Adrenal gland (331-340) Flashcards
What are the parts of the adrenal gland?;
Zona glomerulosa. Zona fasciculata. Zona reticularis. Medulla.
What hormones are secreted by the adrenal gland?;
Zona golmerulosa- aldosterone (mineralocorticoids). Zona fasciculata- cortisol (corticosteroids). Zona reticularis- androgens. Medulla- adrenaline (catecholamines)
What is the arterial supply to the adrenal gland?;
Superior adrenal artery (branch of inferior phrenic artery). Middle adrenal artery (branch of abdominal aorta). Inferior adrenal artery (branch of renal artery)
What is the venous drainage of the adrenal gland?;
Right adrenal vein drains into inferior vena cava. Left adrenal vein drains into left renal vein.

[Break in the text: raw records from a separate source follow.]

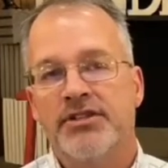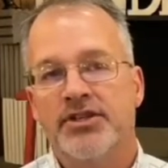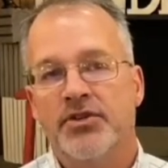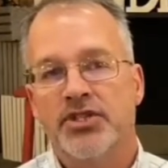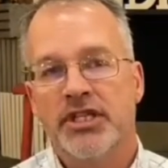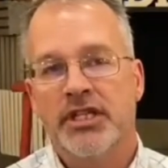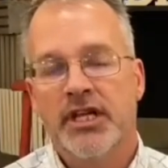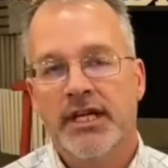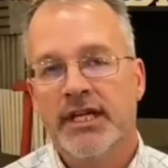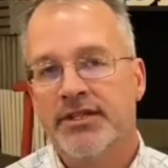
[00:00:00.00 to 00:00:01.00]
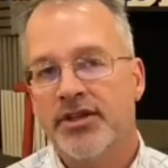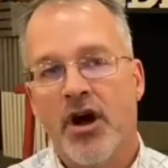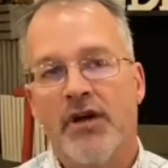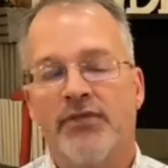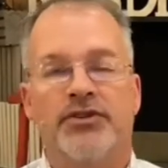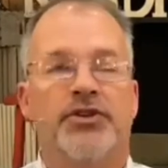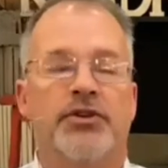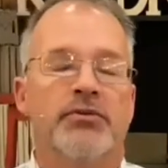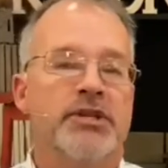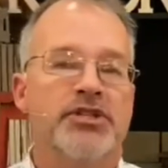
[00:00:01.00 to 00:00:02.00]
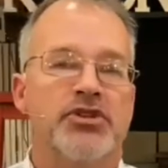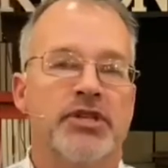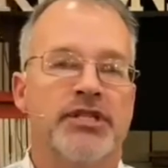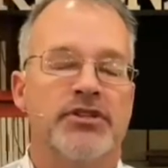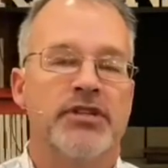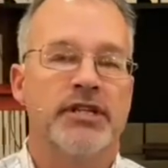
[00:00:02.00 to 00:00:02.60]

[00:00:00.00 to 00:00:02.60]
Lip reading: so she is awful to her, mistreats her.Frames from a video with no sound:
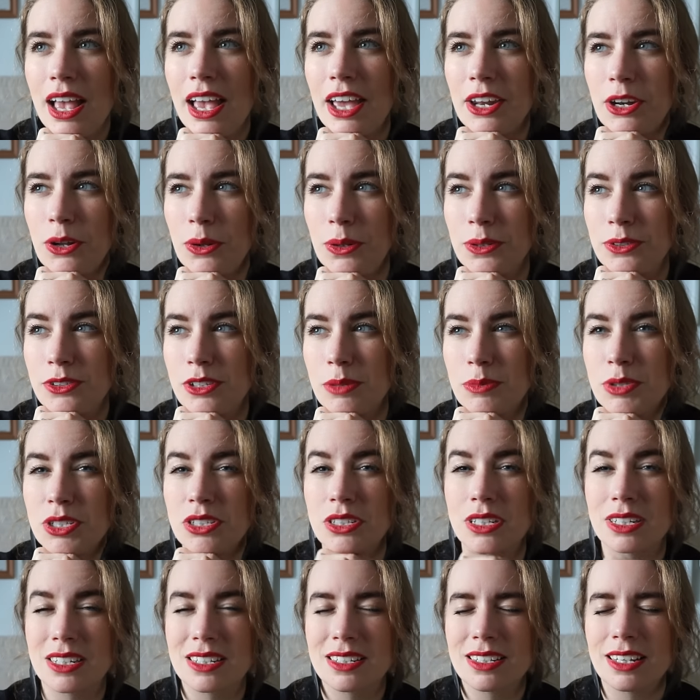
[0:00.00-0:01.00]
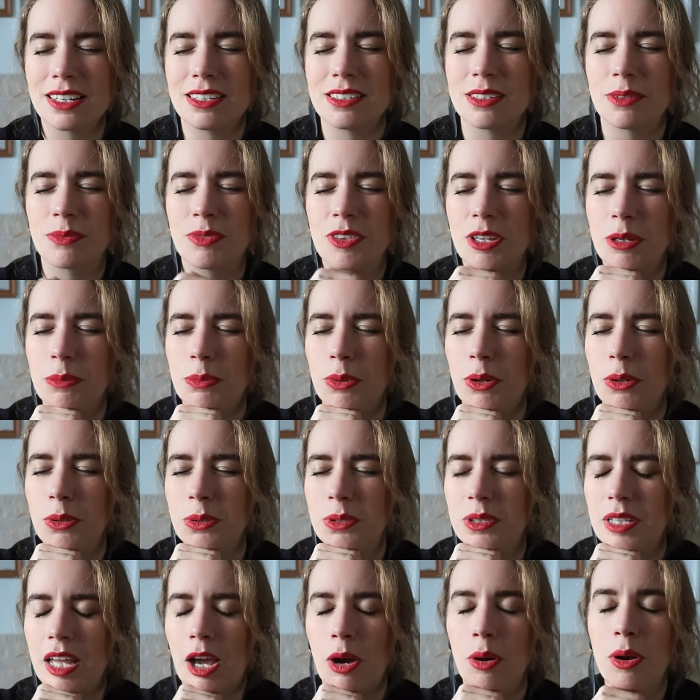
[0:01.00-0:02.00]
And also, I'm just going to say something
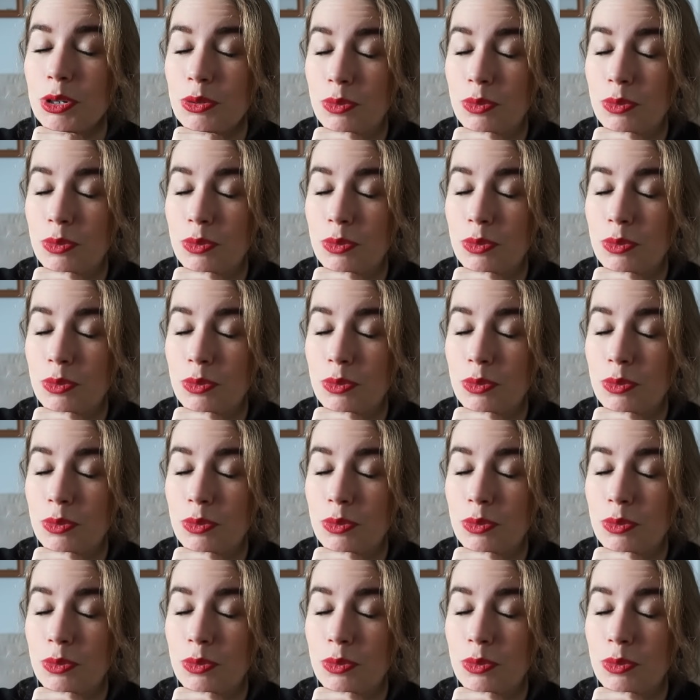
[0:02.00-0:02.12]
bold now,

How would you investigate a patient presenting with an adrenal mass in absence of known malignancy?;
Bloods- U&ES, Renin:Aldosterone ratio, dexamethasone suppresion test. 24 hour Urine metanephrenie. Need bloods & urine to assess if functional or non-functional. Imaging- CT scan usually (>4cm worrying so will need further imaging such CXR to check for mets +/- PET scan +/- MRI with chemical washout of adrenals)
How would you manage a patient presenting with a non-functional (non-secreting) adrenal incidentaloma?;
Discuss at endocrine MDT. Usually if <4cm conservative mx. If >4cm or symtoms needs further ix and may consider removing surgically.
How would you investigate a patient presenting with Cushing’s?;
Dexamethasone supression test. If cortisol level doesn’t lower after low dose dexamethoasone than patient has cushings (cortisol level still high). A normal result is a decrease in cortisol levels upon administration of low-dose dexamethasone.
What are the clinical features of a pheochromocytoma?;
Pheochromocytoma is a tumour of the chromaffin cells of the adrenal medulla. They secrete adrenaline and noradrenaline uncontrollably resulting in high blood pressure. Patient present with palpitations, headache and profuse sweating. 90% are unilateral and benign.
What are the key management principles in a patient with a pheochromocytoma?;
Medical mx (pre op)- Phenoxybenzamine (alpha blocker), labetalol (beta blocker). Surgery- need to be aware BP may drop during surgery when tumour removed.
What are the signs and symptoms of carcinoid syndrome?;
Localised if in GI tract- abdo pain, diarrhoea, constipation, PR bleed. Generalised- weight loss, tiredness, weakness, pellagra (skin lesions), flushing face. Localised if in lungs or mets to lung- wheeze & cough. (80% in GI tract and 20% in lungs)
What substance are produced by a carcinoid tumour?;
5-HT- seretonin. Bradykins. Prostaglandins. Histamine.
How would you manage a patient with a 3.2cm sized carcinoid tumour in the base of the appendix (identified on histology following an appendicetomy)?
Baseline ix- Chromogranin A (protein found inside neuroendocrine cells), urinary 5HAA (breakdown product of seretonin). Medical mx for generalised sx control for carcinoid syndrome- octeride (somastatin analogue), bronchodilators, anti-histamine, manage diarrhoea (e.g. loperamide). Imaging- CT scan to ix for metastasis +/- obstruction. If tumour <2cn & asymptomatic then conservative mx. If tumour >2cm or involves base of appendix or mesentery then requires right hemicolectomy.
What are salient differences between jejunum and the ileum?;
Jejunmum- located in upper left quadrant, thick intestinal wall, longer vasa recta (straight arteries), less arcades (arterial loops), red in colour.
Ileum- located in lower right quadrant, thin intestinal wall, shorter vasa recta, more arcades, pink in colour.
What are the features of a Meckel’s diverticulum?;
Rules of 2’s- 2% population, 2 feet from ileocaeal valve, 2 inches in length, 2 types of ectopic mucosa (gastric and pancreatic), 2 years old (commonest age presentation). Always true diverticulim. Always ante-menteric border. Rement of vitelline cord.